Write out all the entries word for word and omit any pictures.

SUPPLIED DATA:
==*==

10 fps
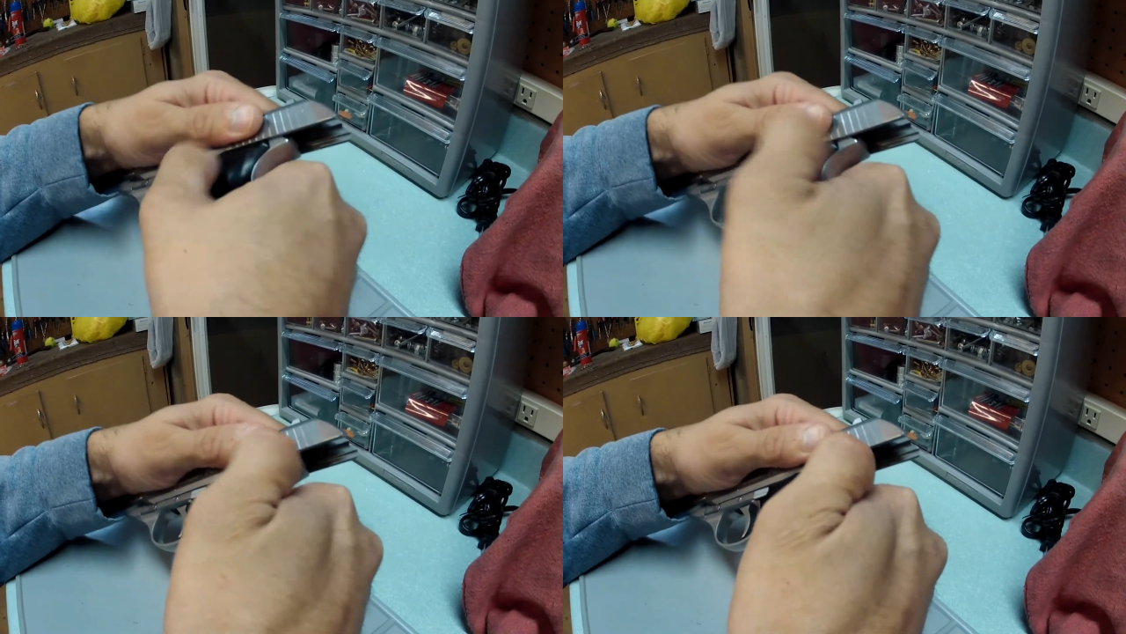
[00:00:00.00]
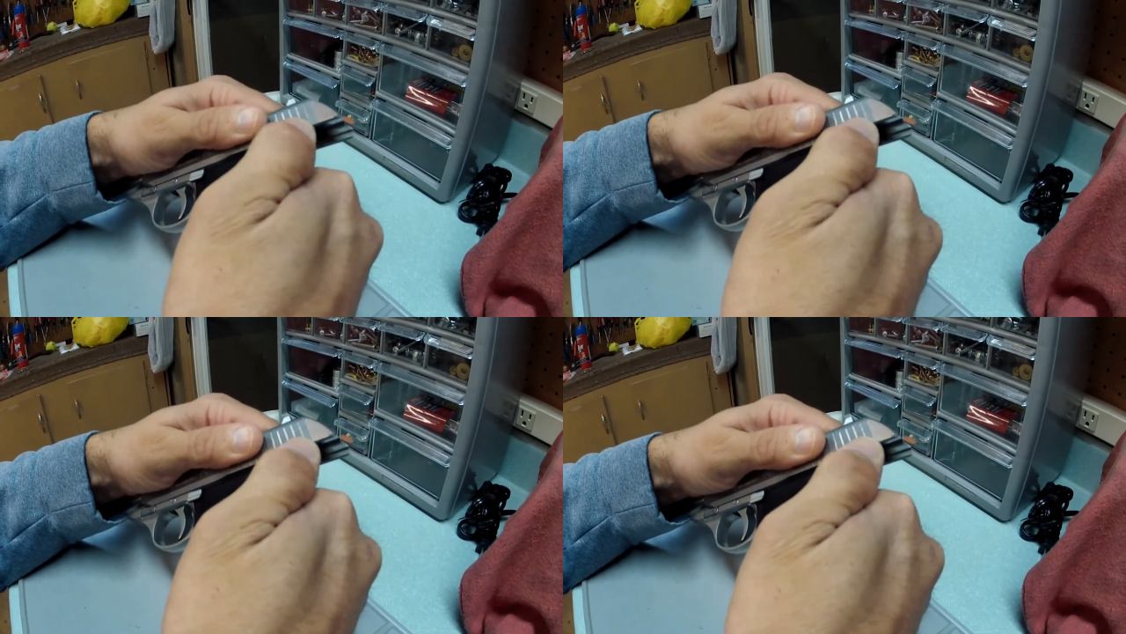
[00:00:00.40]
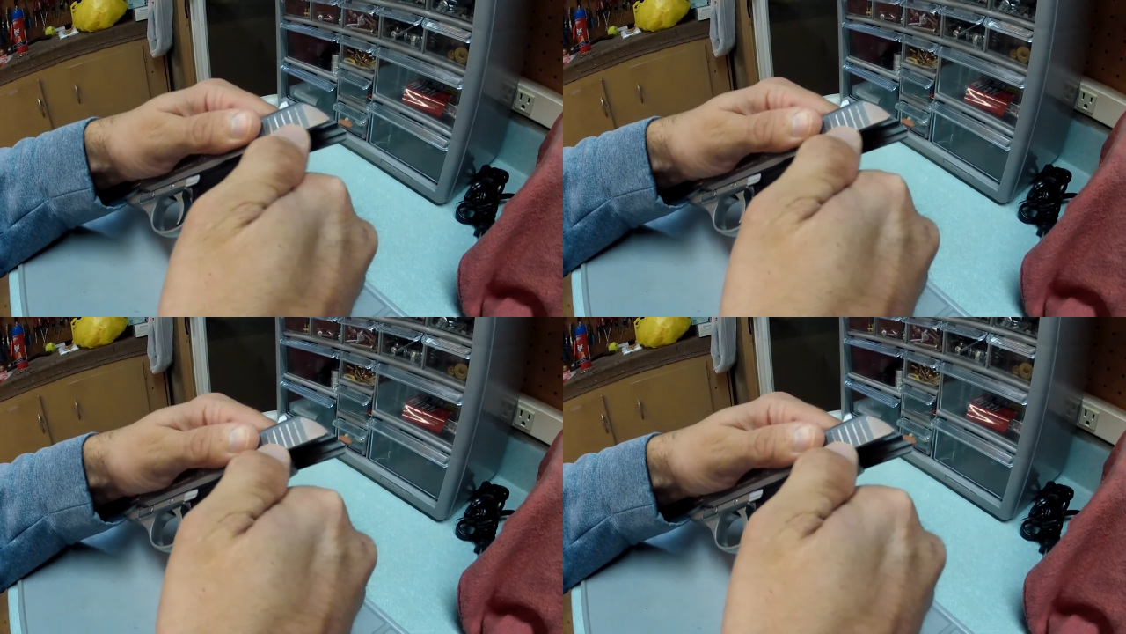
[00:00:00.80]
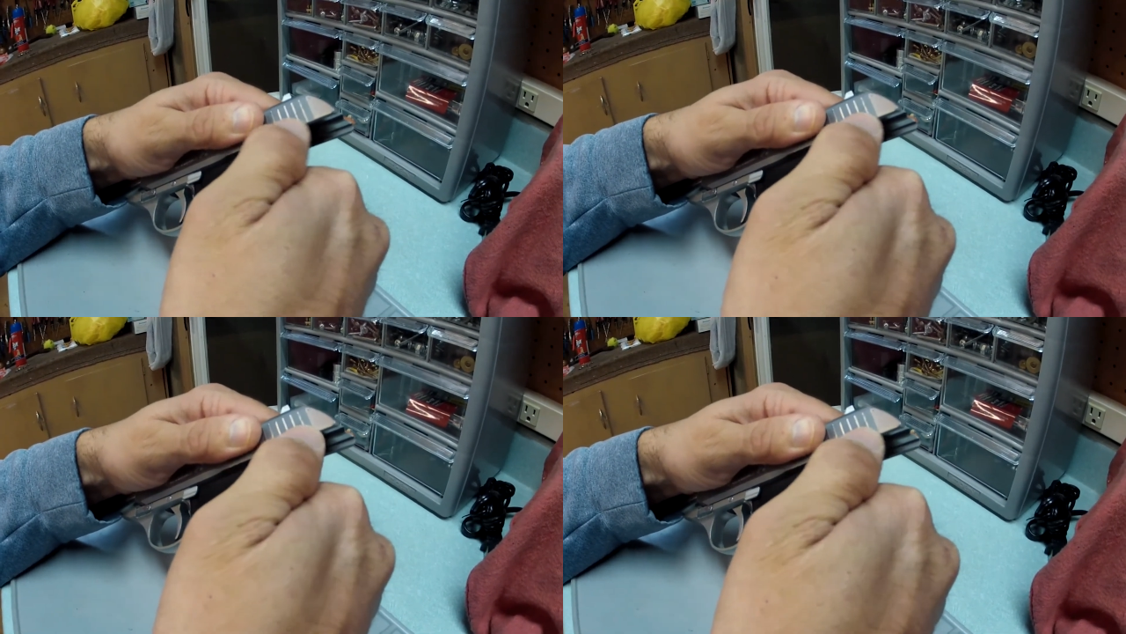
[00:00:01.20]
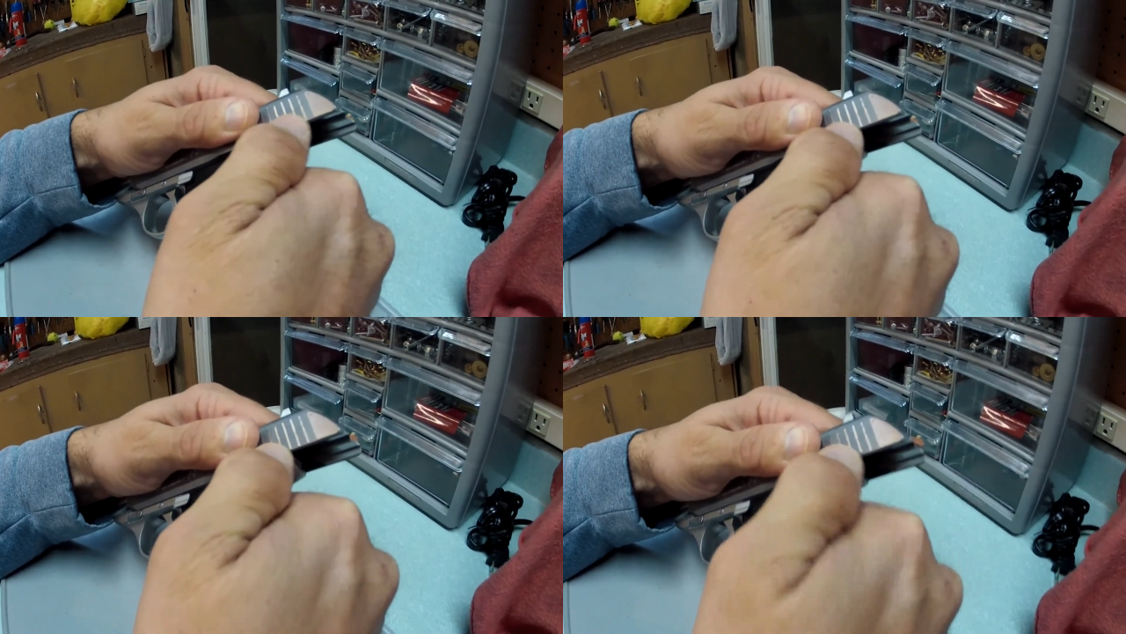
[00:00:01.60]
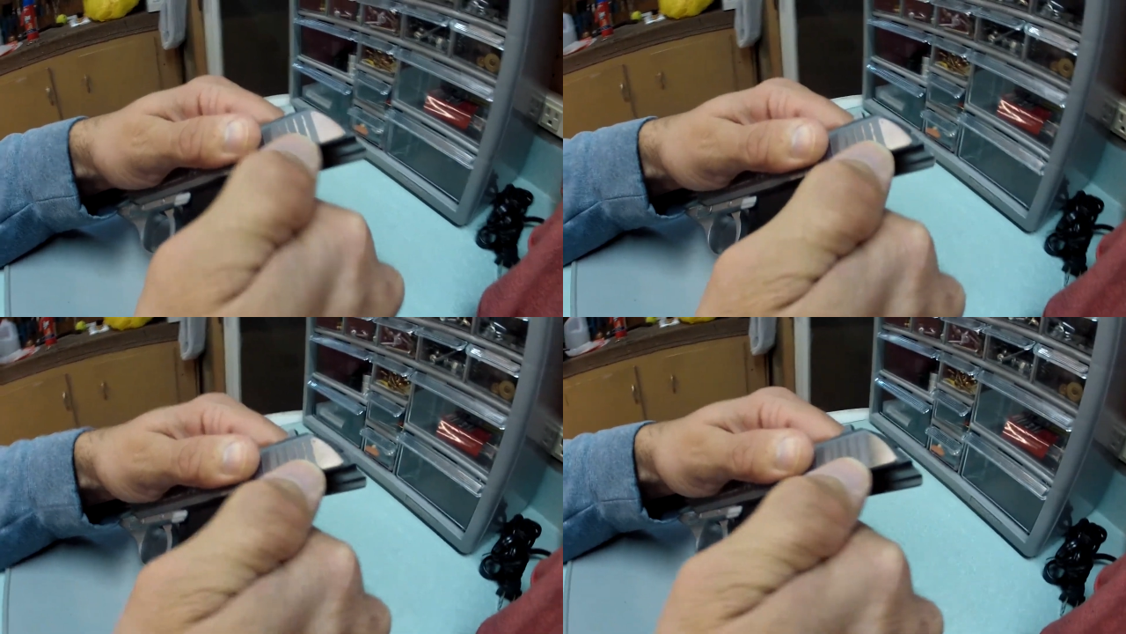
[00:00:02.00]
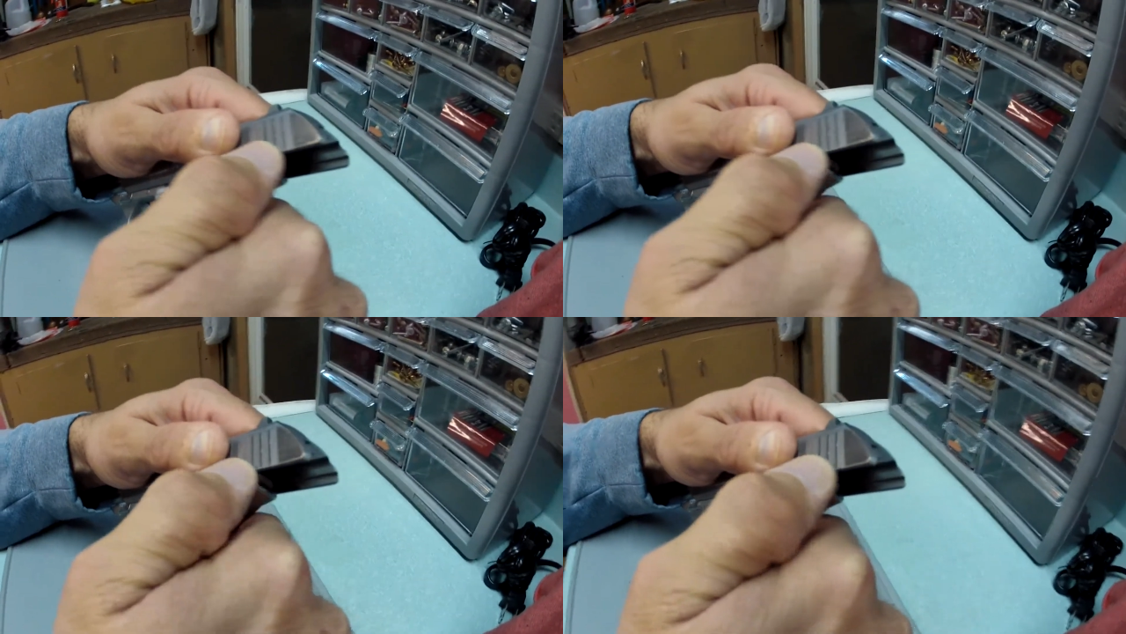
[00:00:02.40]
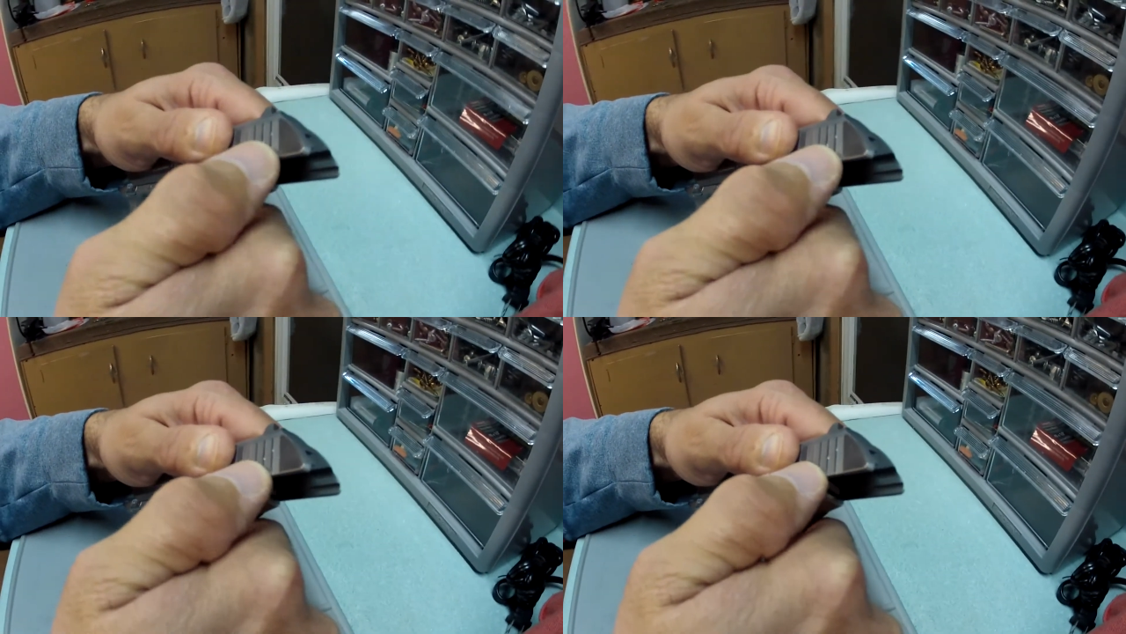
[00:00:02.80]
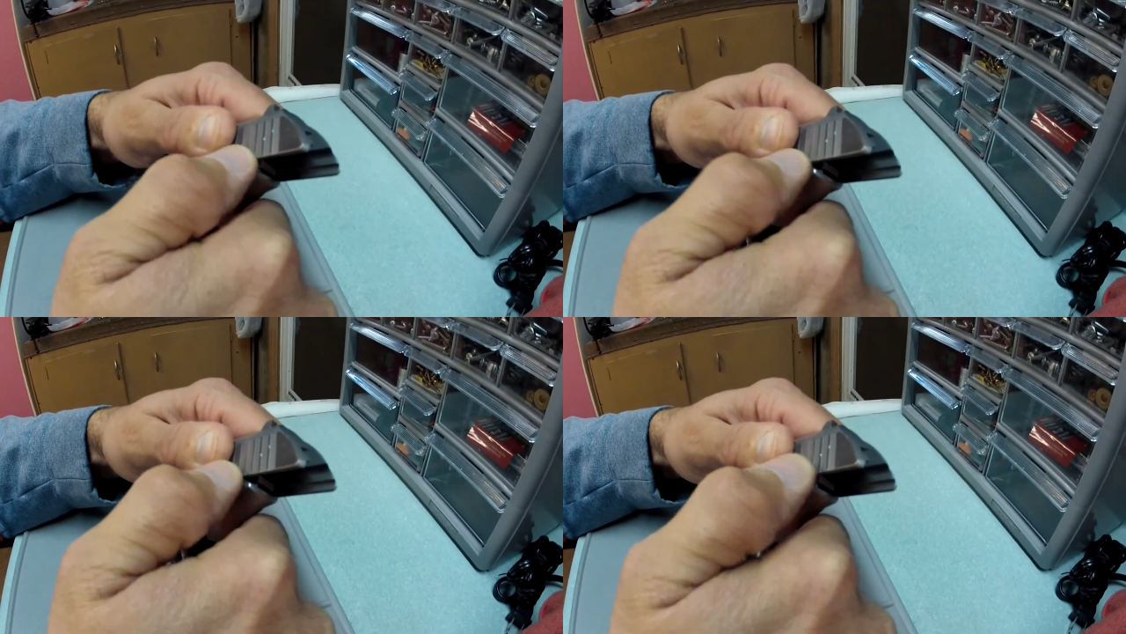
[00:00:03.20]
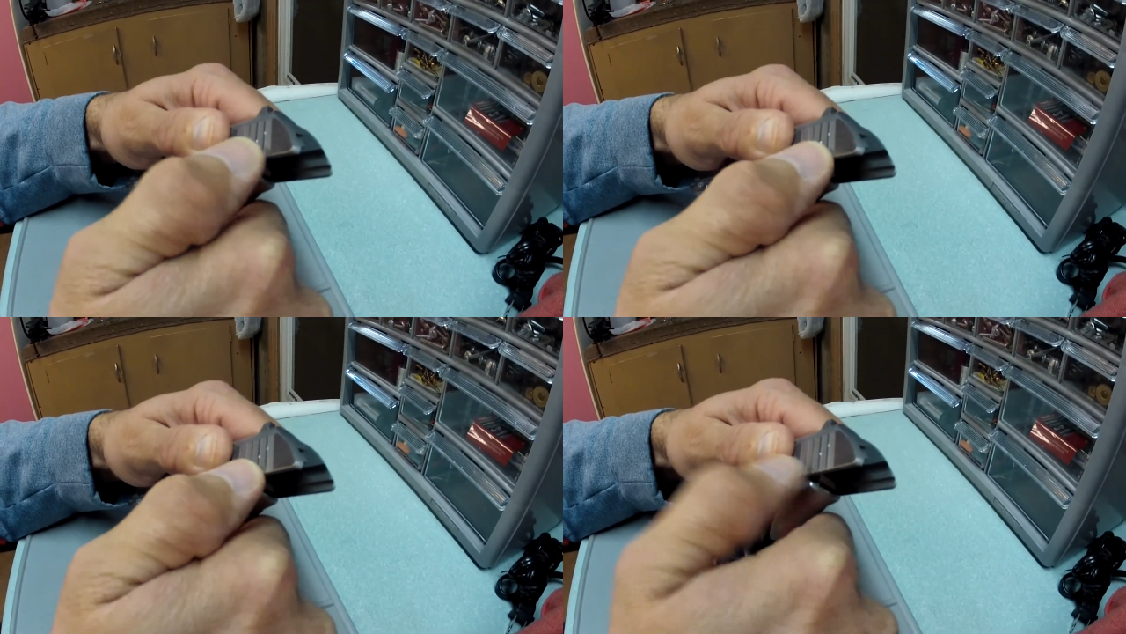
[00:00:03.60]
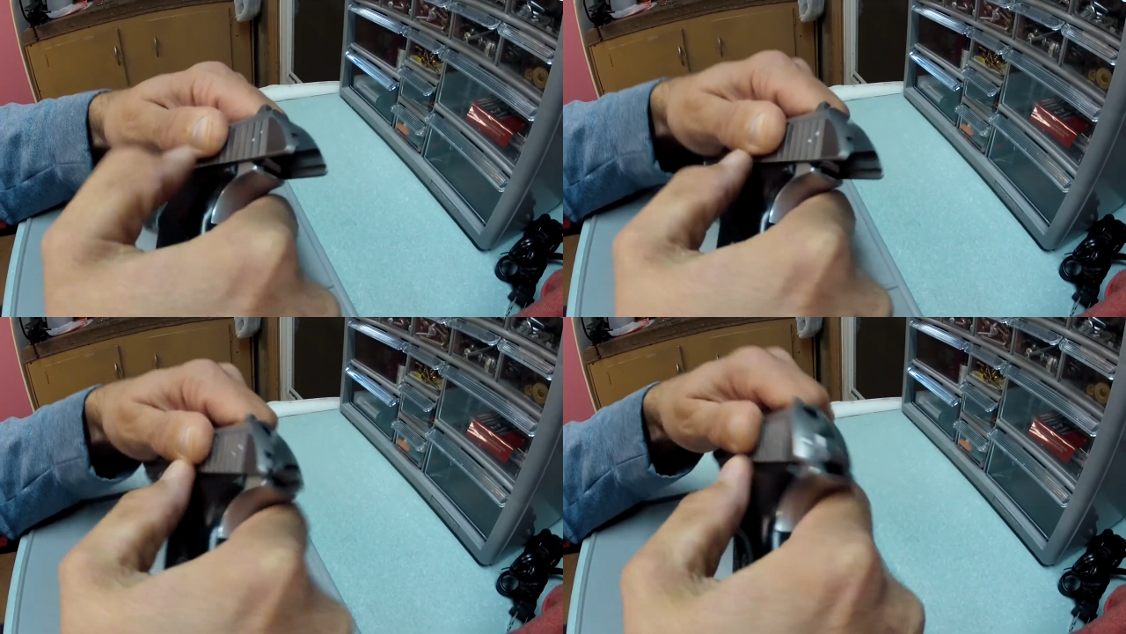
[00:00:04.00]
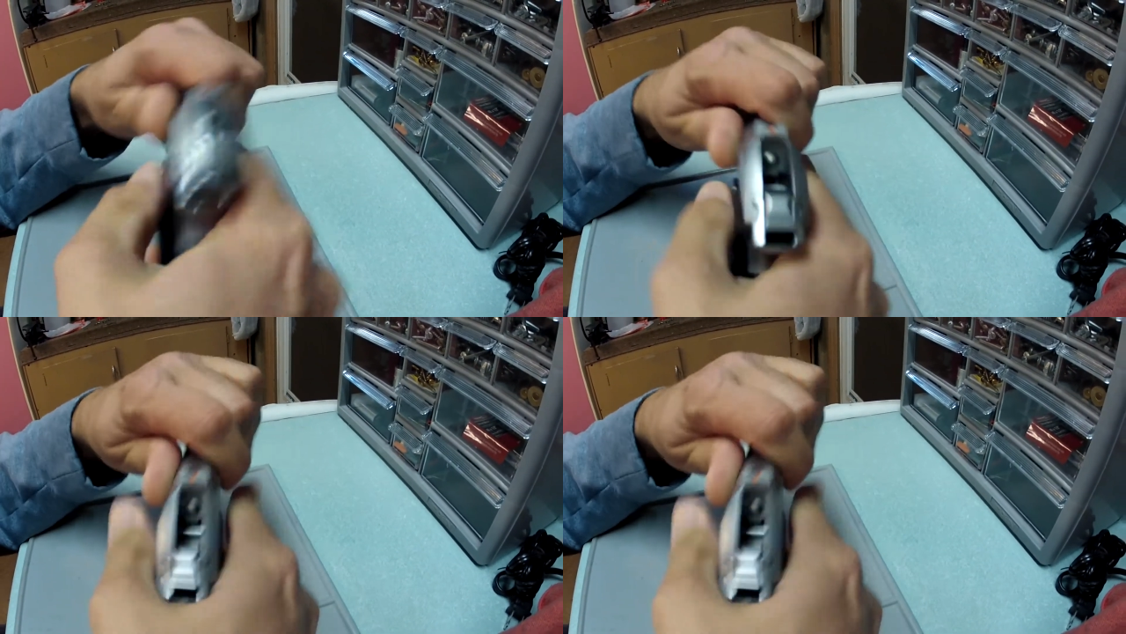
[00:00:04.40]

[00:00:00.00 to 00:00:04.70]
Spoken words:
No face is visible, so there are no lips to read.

==*==

ANSWER:
10 fps
[00:00:00.00]
[00:00:00.40]
[00:00:00.80]
[00:00:01.20]
[00:00:01.60]
[00:00:02.00]
[00:00:02.40]
[00:00:02.80]
[00:00:03.20]
[00:00:03.60]
[00:00:04.00]
[00:00:04.40]

[00:00:00.00 to 00:00:04.70]
Spoken words:
No face is visible, so there are no lips to read.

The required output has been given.